Anne-Marie GAILLARD, " La réponse
institutionnelle chilienne aux défis posés par
le retour des exilés "
Le
retour est la fin logique des exils, même si l'on sait
qu'il ne touche souvent qu'une minorité des populations
exilées. Pour les Chiliens, le retour représentait
à la fois un droit et un devoir.

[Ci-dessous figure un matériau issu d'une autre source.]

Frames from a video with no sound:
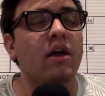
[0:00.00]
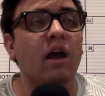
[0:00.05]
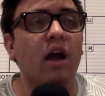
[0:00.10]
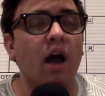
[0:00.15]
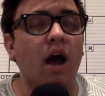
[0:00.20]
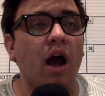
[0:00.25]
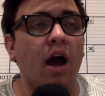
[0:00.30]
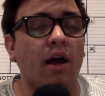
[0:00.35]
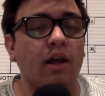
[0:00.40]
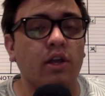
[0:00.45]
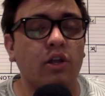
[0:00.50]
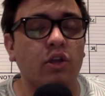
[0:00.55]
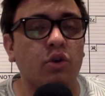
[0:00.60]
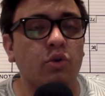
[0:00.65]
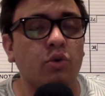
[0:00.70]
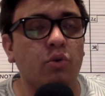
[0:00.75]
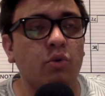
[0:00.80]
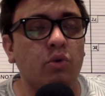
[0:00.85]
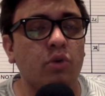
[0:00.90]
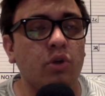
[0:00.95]
Uh,
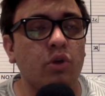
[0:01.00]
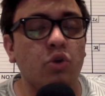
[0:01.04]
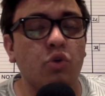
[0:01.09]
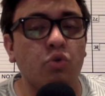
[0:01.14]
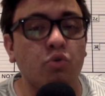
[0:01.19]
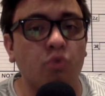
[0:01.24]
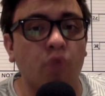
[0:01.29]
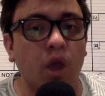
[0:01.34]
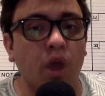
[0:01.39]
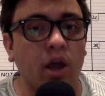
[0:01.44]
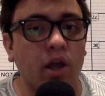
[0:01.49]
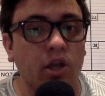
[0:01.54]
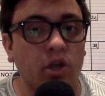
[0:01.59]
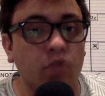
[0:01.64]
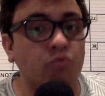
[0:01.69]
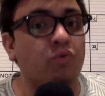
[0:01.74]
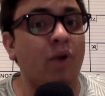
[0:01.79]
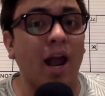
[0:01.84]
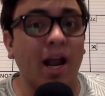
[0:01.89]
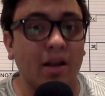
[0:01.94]
you you uh, you
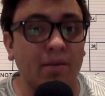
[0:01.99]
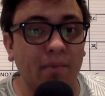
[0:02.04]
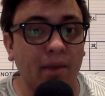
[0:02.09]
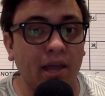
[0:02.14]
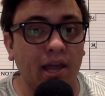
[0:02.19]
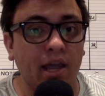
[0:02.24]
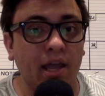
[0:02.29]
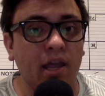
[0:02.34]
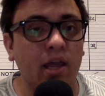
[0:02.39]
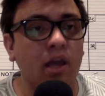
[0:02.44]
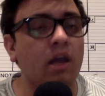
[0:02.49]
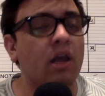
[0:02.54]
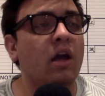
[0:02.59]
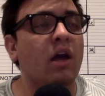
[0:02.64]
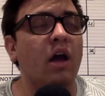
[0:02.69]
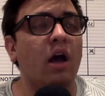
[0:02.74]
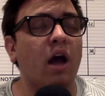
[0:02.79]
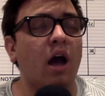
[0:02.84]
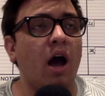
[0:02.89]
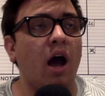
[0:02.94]
wreck me.
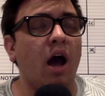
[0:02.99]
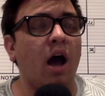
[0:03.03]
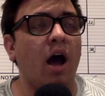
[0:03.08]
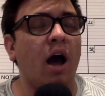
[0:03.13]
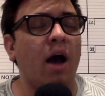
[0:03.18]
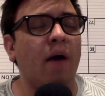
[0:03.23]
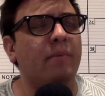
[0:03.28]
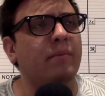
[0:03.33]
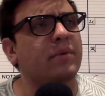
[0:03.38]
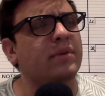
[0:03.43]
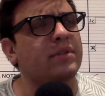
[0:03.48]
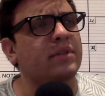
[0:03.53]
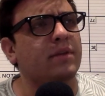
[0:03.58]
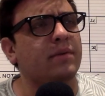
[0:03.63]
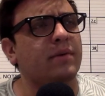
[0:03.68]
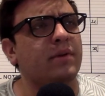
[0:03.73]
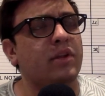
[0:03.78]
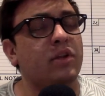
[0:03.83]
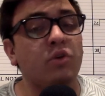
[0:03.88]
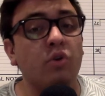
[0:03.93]
Um, was
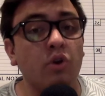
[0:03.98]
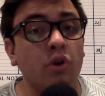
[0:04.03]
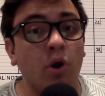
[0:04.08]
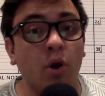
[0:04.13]
it? you don't know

En réponse à
cette dialectique "droit/devoir", les mouvements de
retour n'attendirent pas la fin du régime militaire pour
s'amorcer et se développer, créant une situation
unique où un pays recevait ses exilés en même
temps qu'il en sécrétait d'autres. Pour faire
face à ces retours, considérés la plupart
du temps comme difficiles (souvent en raison de l'ostracisme
dont étaient victimes les ex-exilés les
retornados ), se mit en place une infrastructure, basée
sur un réseau associatif, pour aider ces personnes à
se réintégrer dans le pays. Après la restauration
de la démocratie, l'action de ces associations fut intégrée
dans le programme officiel mis en uvre par le gouvernement
chilien pour faciliter le retour des retornados. Suscitant des
attentes qu'il ne fut pas toujours en mesure de satisfaire,
ce programme public, qui était également conçu
comme outil de la réconciliation nationale, sut mettre
en place, sur la base des expériences acquises, tout
un ensemble de mesures légales, économiques et
sociales, propres à faire face à la complexité
du phénomène migratoire exceptionnel qu'est le
retour d'exil.
Mots-clés : Chili Retour migratoire Politique
publique Action ONG Droits de l'homme.